*** Opening of Record excerpts ***

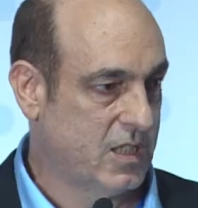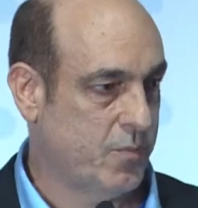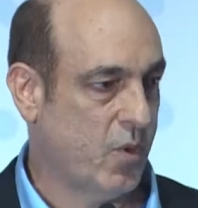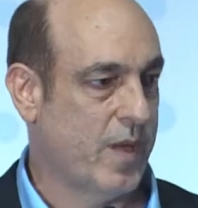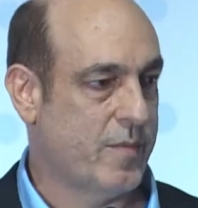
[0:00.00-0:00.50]

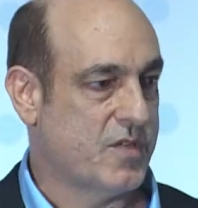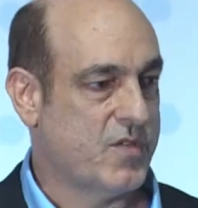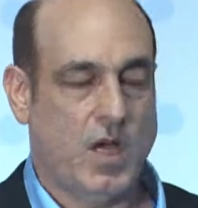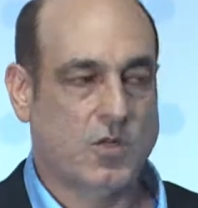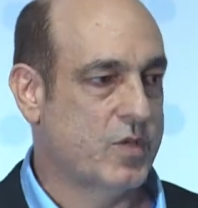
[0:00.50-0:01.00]
deployments,
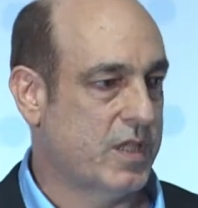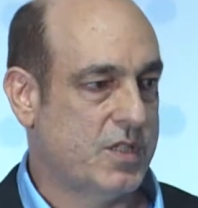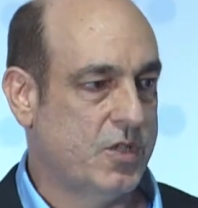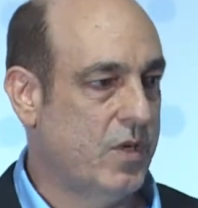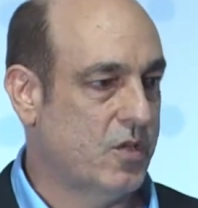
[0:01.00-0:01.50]
100,
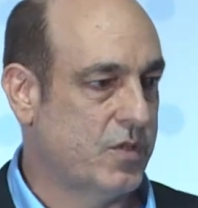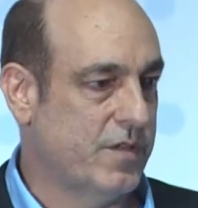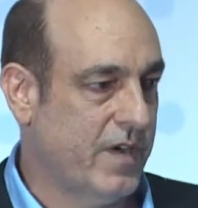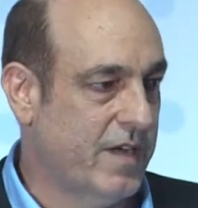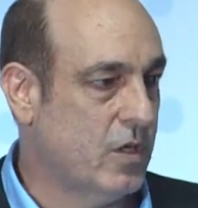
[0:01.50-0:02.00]
200,
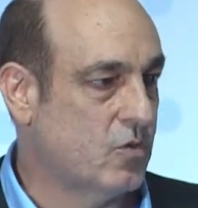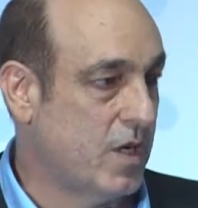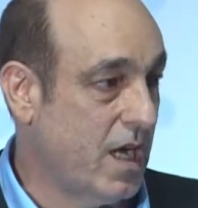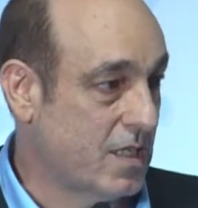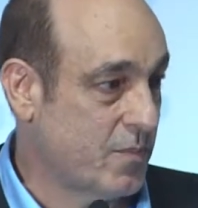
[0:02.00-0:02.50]
500
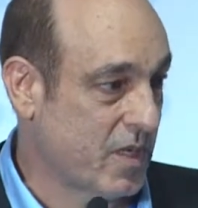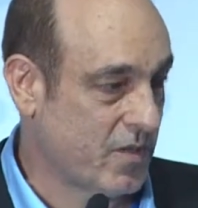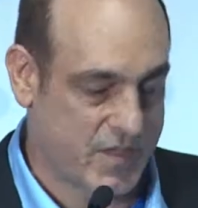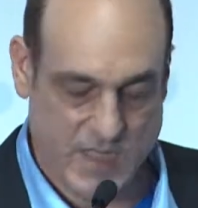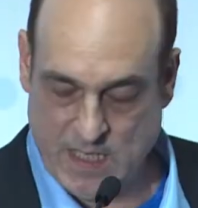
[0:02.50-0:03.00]
hospitals.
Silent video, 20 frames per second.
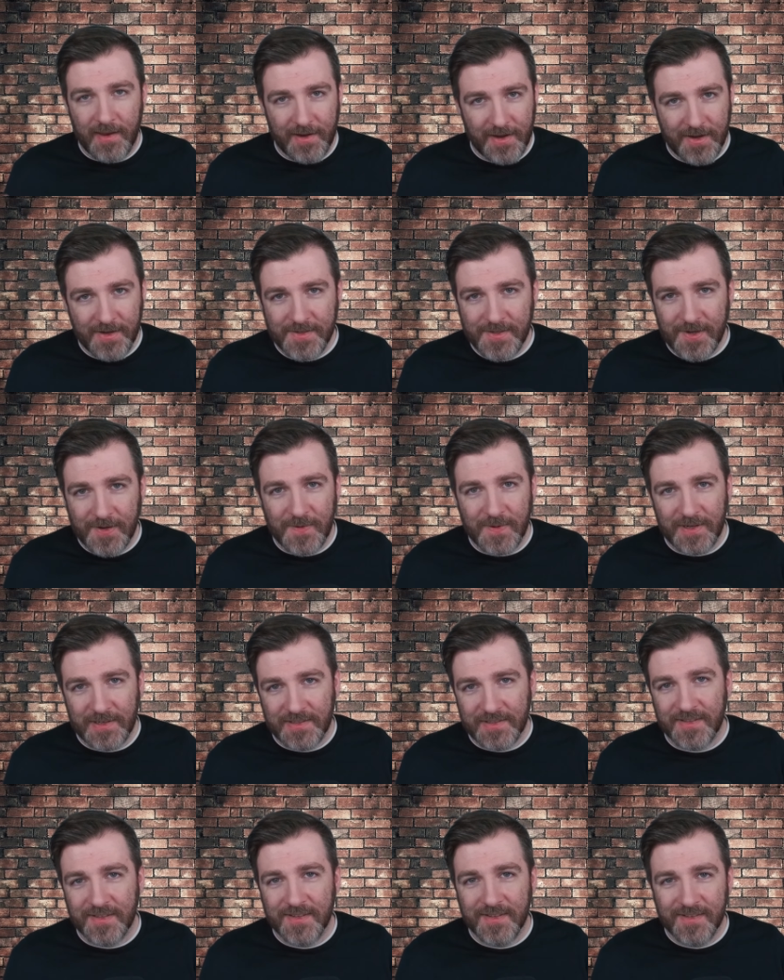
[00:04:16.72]
As
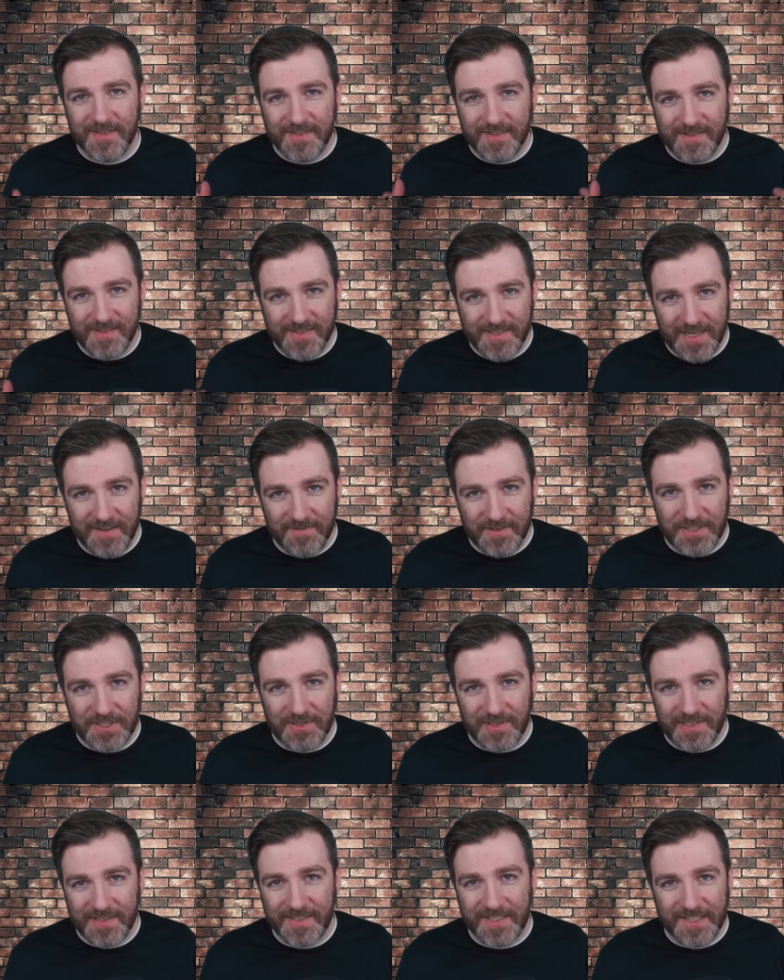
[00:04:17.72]
always, stay
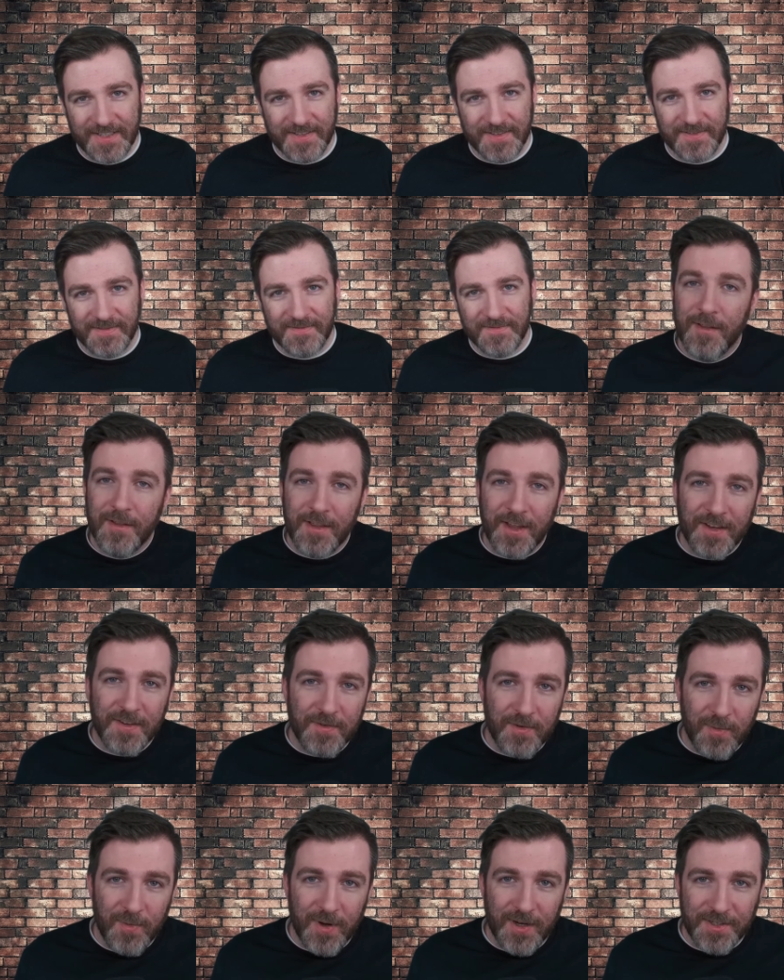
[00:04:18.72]
vigilant. Thanks
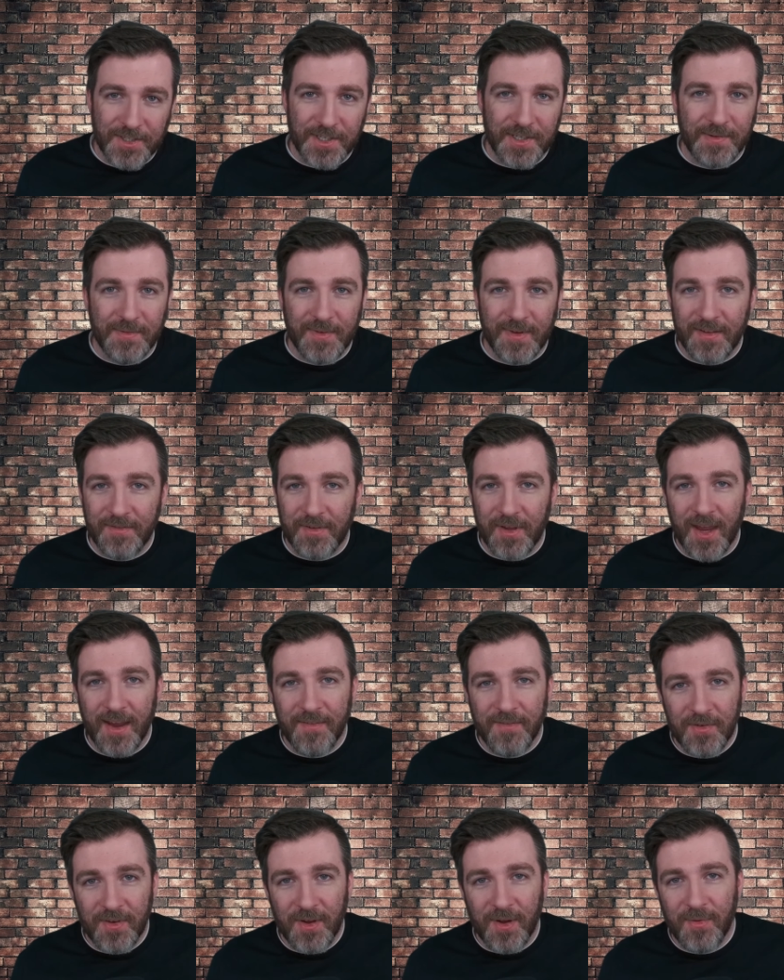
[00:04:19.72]
for watching. If you
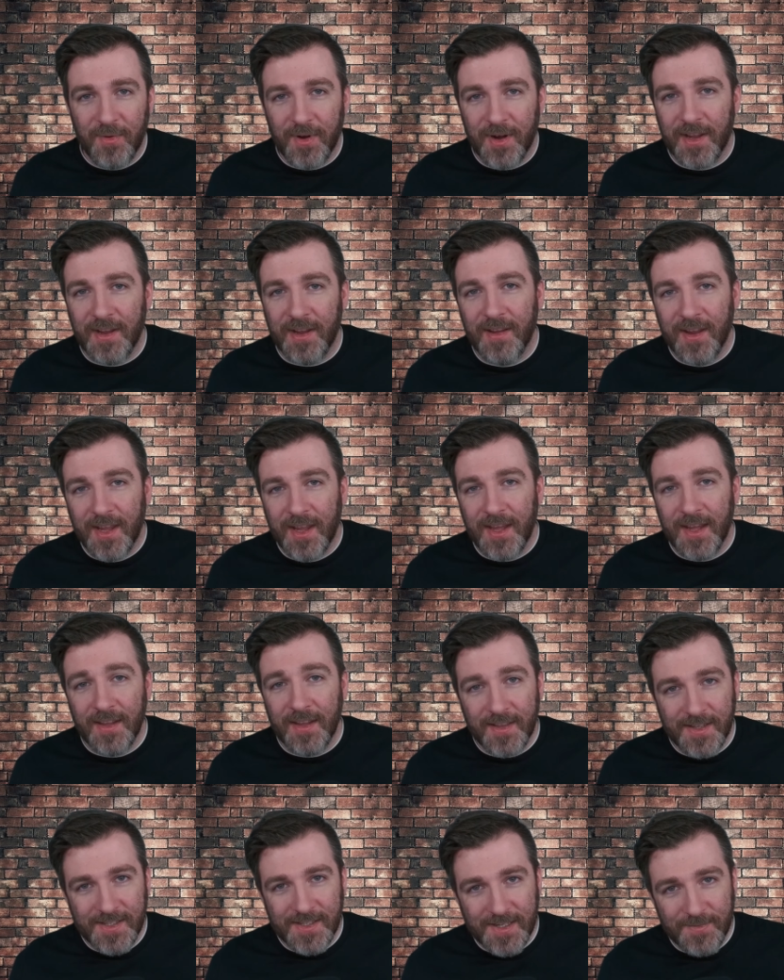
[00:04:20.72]
haven't already, hit
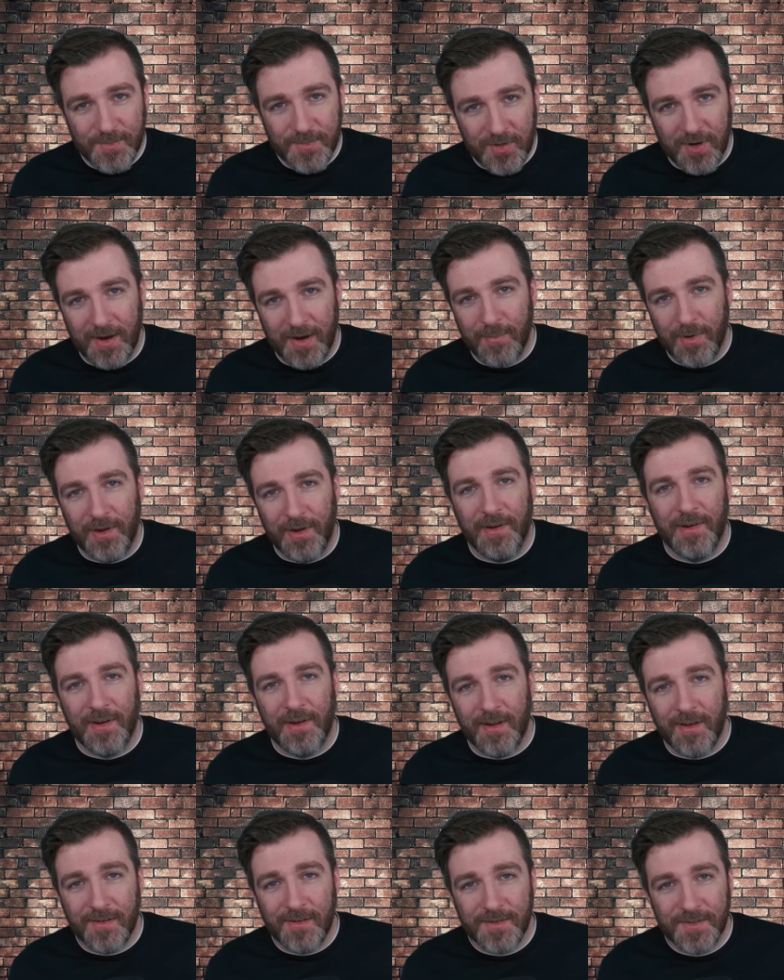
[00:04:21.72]
that subscribe button.
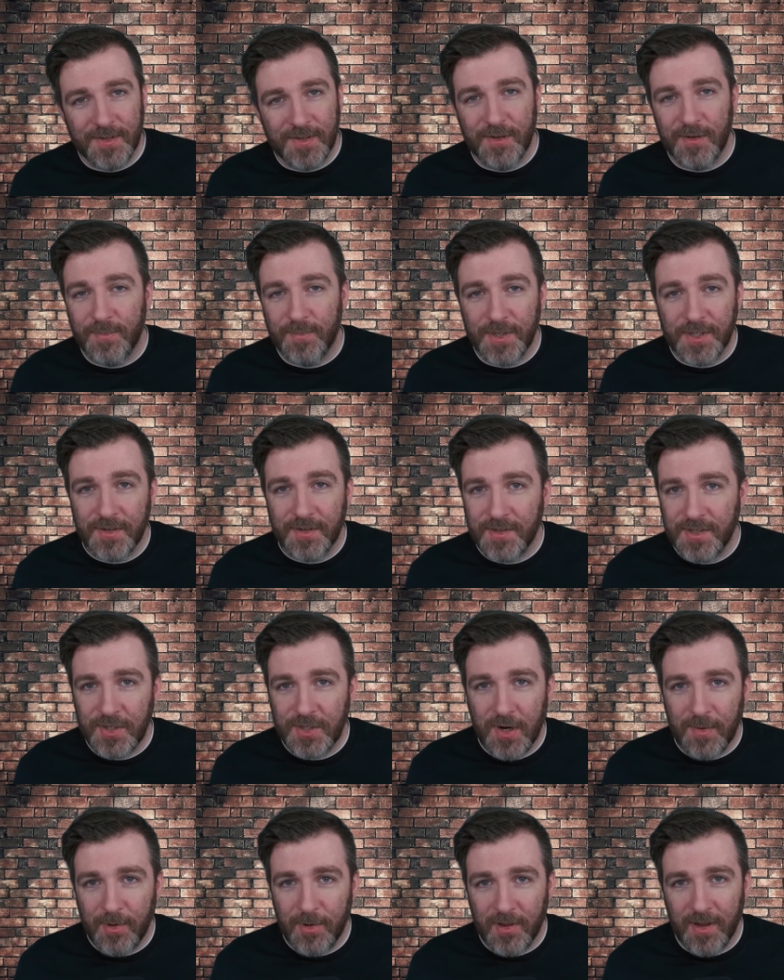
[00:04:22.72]
Also, be sure to
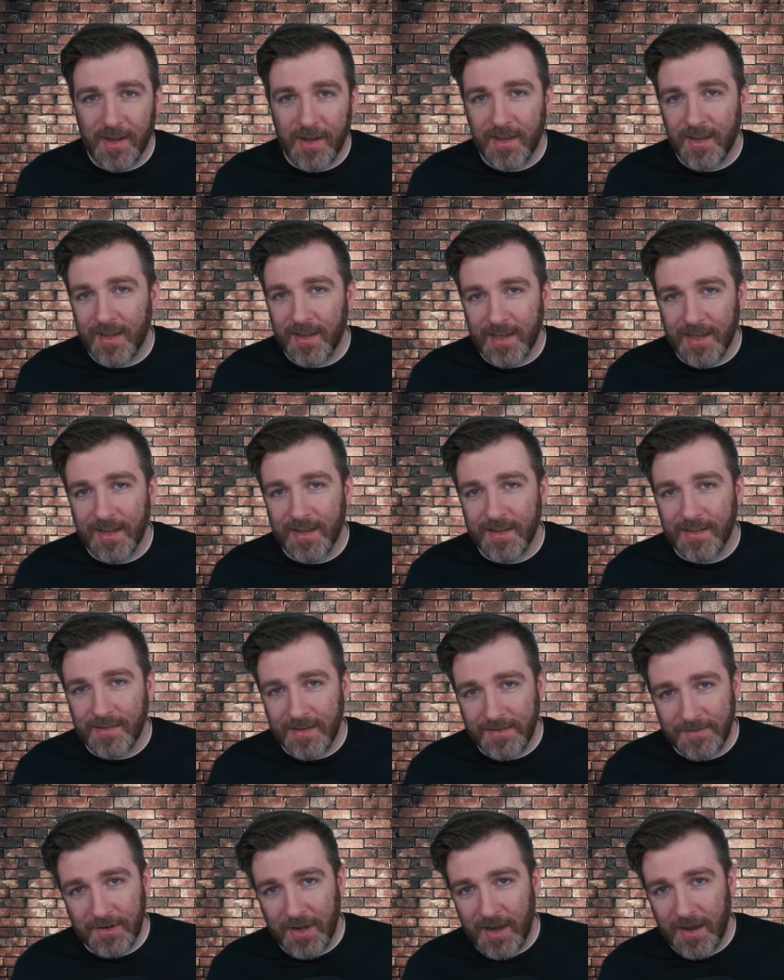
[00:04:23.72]
drop a like and
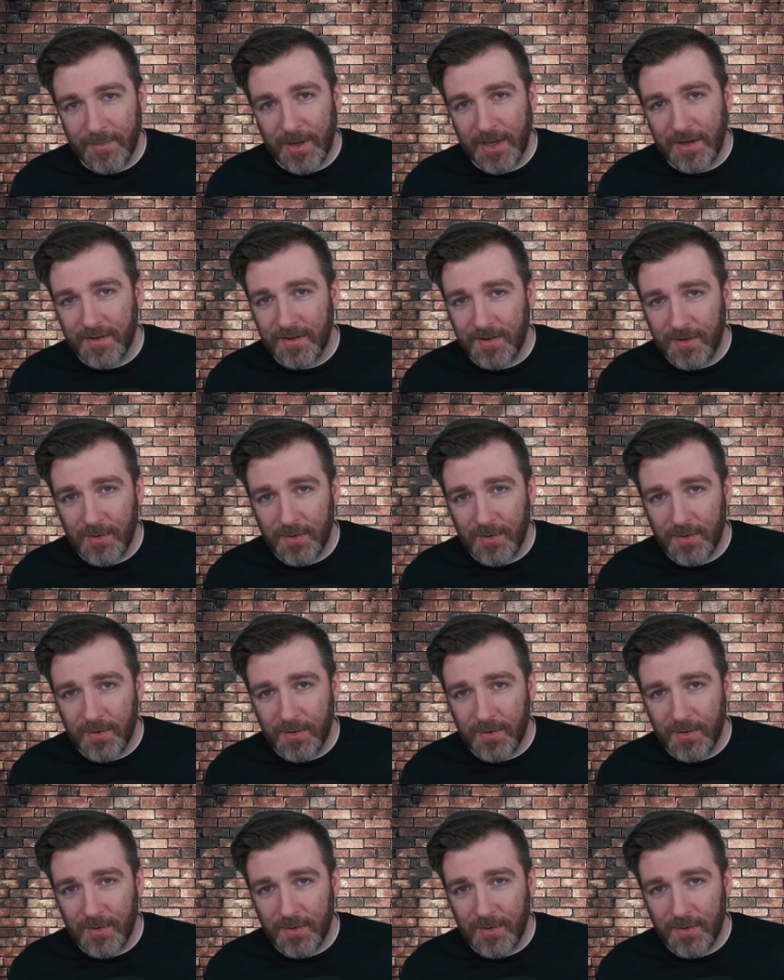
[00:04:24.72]
leave a comment.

*** Close of Record excerpts ***

What the exercise asks →
Please set down the records above verbatim, with each picture left out.

Exercise answer →
[0:00.00-0:00.50]

[0:00.50-0:01.00]
deployments,
[0:01.00-0:01.50]
100,
[0:01.50-0:02.00]
200,
[0:02.00-0:02.50]
500
[0:02.50-0:03.00]
hospitals.
Silent video, 20 frames per second.
[00:04:16.72]
As
[00:04:17.72]
always, stay
[00:04:18.72]
vigilant. Thanks
[00:04:19.72]
for watching. If you
[00:04:20.72]
haven't already, hit
[00:04:21.72]
that subscribe button.
[00:04:22.72]
Also, be sure to
[00:04:23.72]
drop a like and
[00:04:24.72]
leave a comment.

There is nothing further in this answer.